━━━ Material for this task
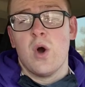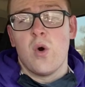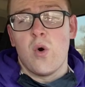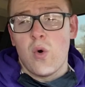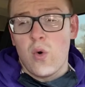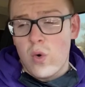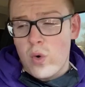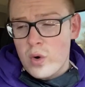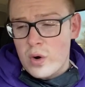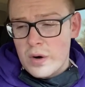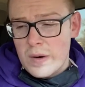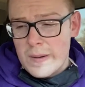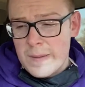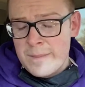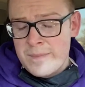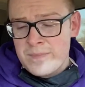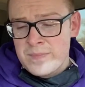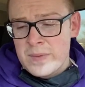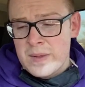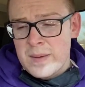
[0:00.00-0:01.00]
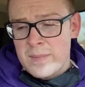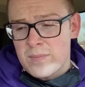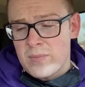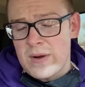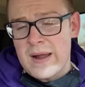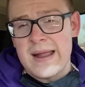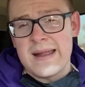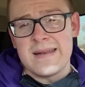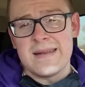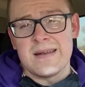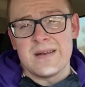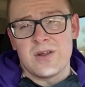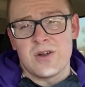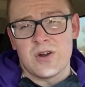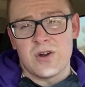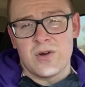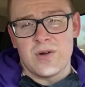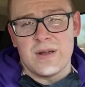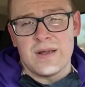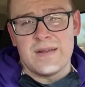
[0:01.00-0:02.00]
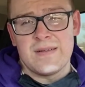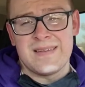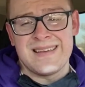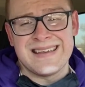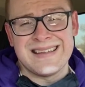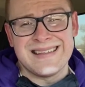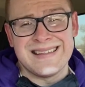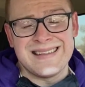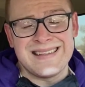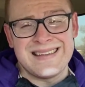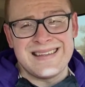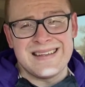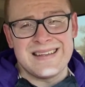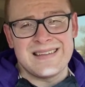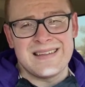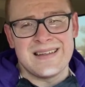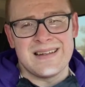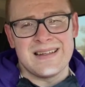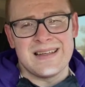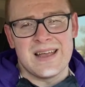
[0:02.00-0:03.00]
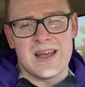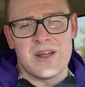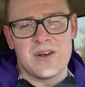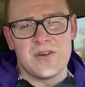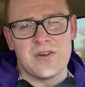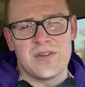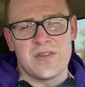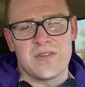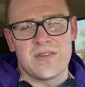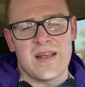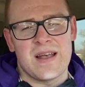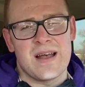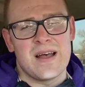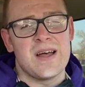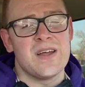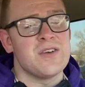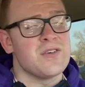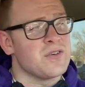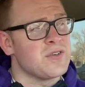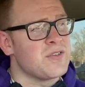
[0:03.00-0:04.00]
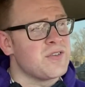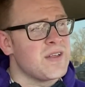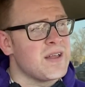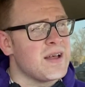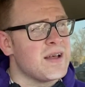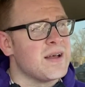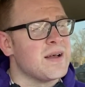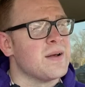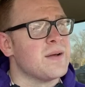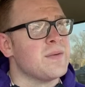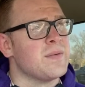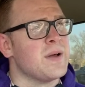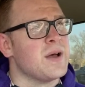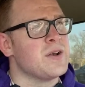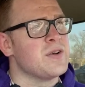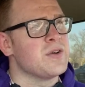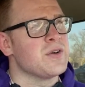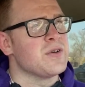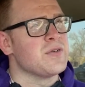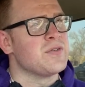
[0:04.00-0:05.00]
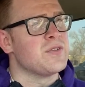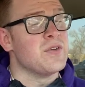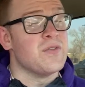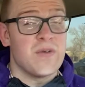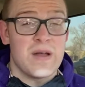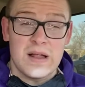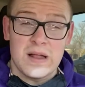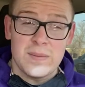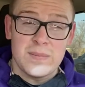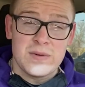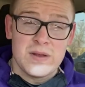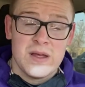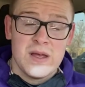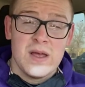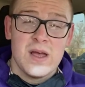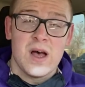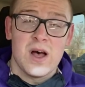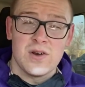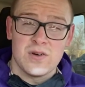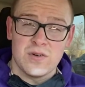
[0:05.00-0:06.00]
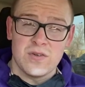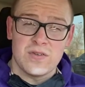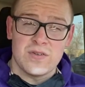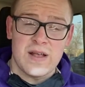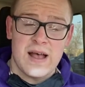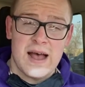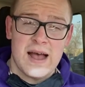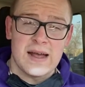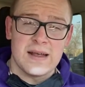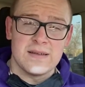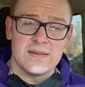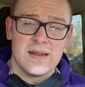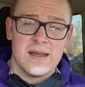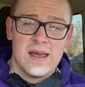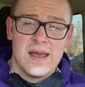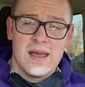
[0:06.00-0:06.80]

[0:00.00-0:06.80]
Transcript: Or Brandon Curry's consistently under under uh, underdeveloped, undersized,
━━━━━━
Nothing but the lines from the one containing "[0:04.00-0:05.00]" through the end of the entries is to be retyped, exactly as written and without pictures.

[0:04.00-0:05.00]
[0:05.00-0:06.00]
[0:06.00-0:06.80]

[0:00.00-0:06.80]
Transcript: Or Brandon Curry's consistently under under uh, underdeveloped, undersized,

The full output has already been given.